Government meeting to decide on next stage of coronavirus reopenings

Coronavirus cabinet meeting again to push nightly curfews, but health officials say they are not effective.

By Paul Shindman, World Israel News

Israel’s special cabinet of ministers dealing with the coronavirus crisis met on Sunday to try and agree on the next stage to reopening the economy as pressure mounts to get more students back to school and help Israel’s ailing tourism sector.

At the start of the meeting, Prime Minister Benjamin Netanyahu warned that although Israel will begin using a new American-manufactured coronavirus vaccine in the coming months, the country must maintain discipline for the time being in order to keep the infection rate down.

“Encouraging headlines about the arrival of the vaccines cannot be allowed to cause complacency. This does not absolve us of continuing to strictly adhere to the Health Ministry directives in order to save lives and guard the economy – until the vaccines arrive and even afterward,” Netanyahu said.

Dubbed the “Corona Cabinet,” Netanyahu and other ministers had floated the idea of nightly curfews aimed at stopping weddings and other large gatherings that have proven to be a source of infections.

However, police officials said they had “doubts about the effectiveness of the night curfew and the ability to enforce it” because those who wanted to break the rules limiting gatherings to 10 indoors and 20 outside would find alternatives like holding weddings earlier in the day.

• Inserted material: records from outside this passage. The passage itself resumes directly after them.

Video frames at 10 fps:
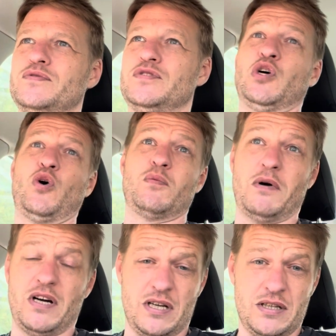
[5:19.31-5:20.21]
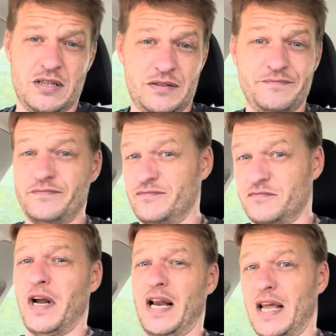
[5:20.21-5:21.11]
dogma,
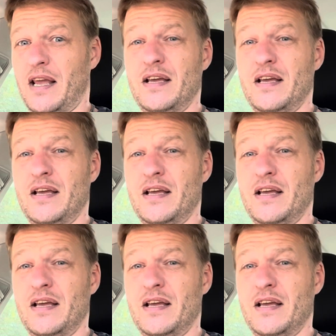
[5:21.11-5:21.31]
really.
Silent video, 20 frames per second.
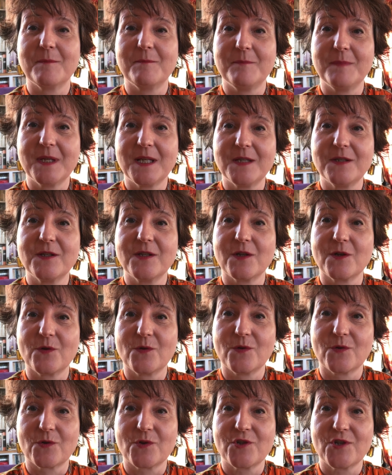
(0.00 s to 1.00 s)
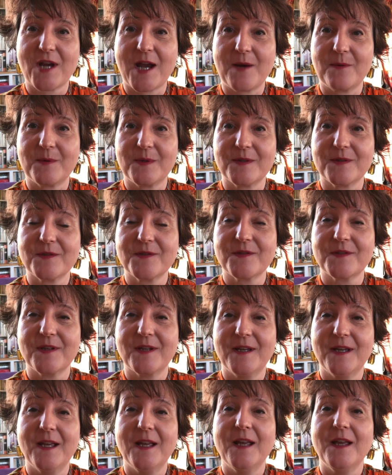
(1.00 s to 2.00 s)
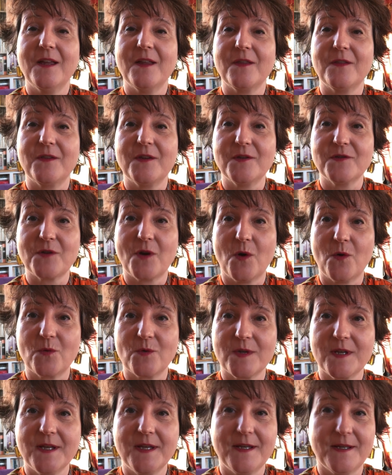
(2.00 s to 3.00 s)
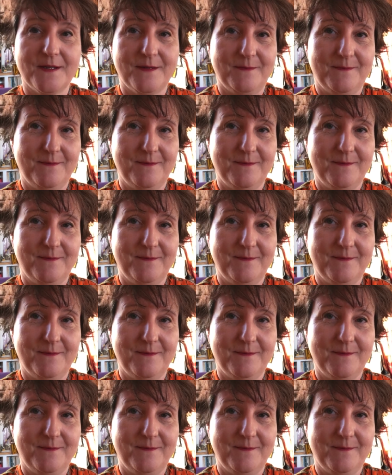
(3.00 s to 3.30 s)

meteor showers this whole year.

Newly appointed Corona Commissioner Prof. Nachman told the ministers that “there is no real effectiveness to a night curfew, and that at this stage its activation cannot be used as a means of opening additional stages” of the economy, Kan News reported.

Although expanding school attendance beyond the current limit of grades 1-4 was not on the cabinet agenda, academic researchers, educators and politicians say it is possible and desirable to open schools, the report said.

Health Minister Yuli Edelstein is pushing for hotels, especially in the southern resort city of Eilat, to be allowed to reopen under health guidelines. Although international tourism is at a standstill, Israel has a strong internal tourist industry that would help get many laid-off workers back on the job.

Science and Technology Minister Yizhar Shai said students should be returned to the schools immediately in “green” cities where the infection rate is low, calling on grades 1-12 to be returned to classes immediately in those areas.

“Enough playing with our children, the government has turned the children into spreaders of the virus in a completely false way. We are losing an entire generation because of the inability of the government to make decisions,” said Haim Bibbes, chairman of the Center for Local Government.

Another issue being discussed is the opening of open air shopping centers, but not closed shopping malls. Mall owners are protesting the intention of the cabinet to keep the malls closed.

The government said the next stage of economic reopening would take place after the daily infection rate averaged 500 new cases or less daily over a week. However, the drop from a record of over 9,000 new infections a day dropped dramatically with the national lockdown imposed in September, but it leveled out last week at about 700 new cases daily.

Health officials Sunday said there were only 286 new cases in the past day, most likely due the low number of tests performed on the weekend. Ministers might wait another few days to see if the infection rate stabilizes at a rate below 500 cases a day.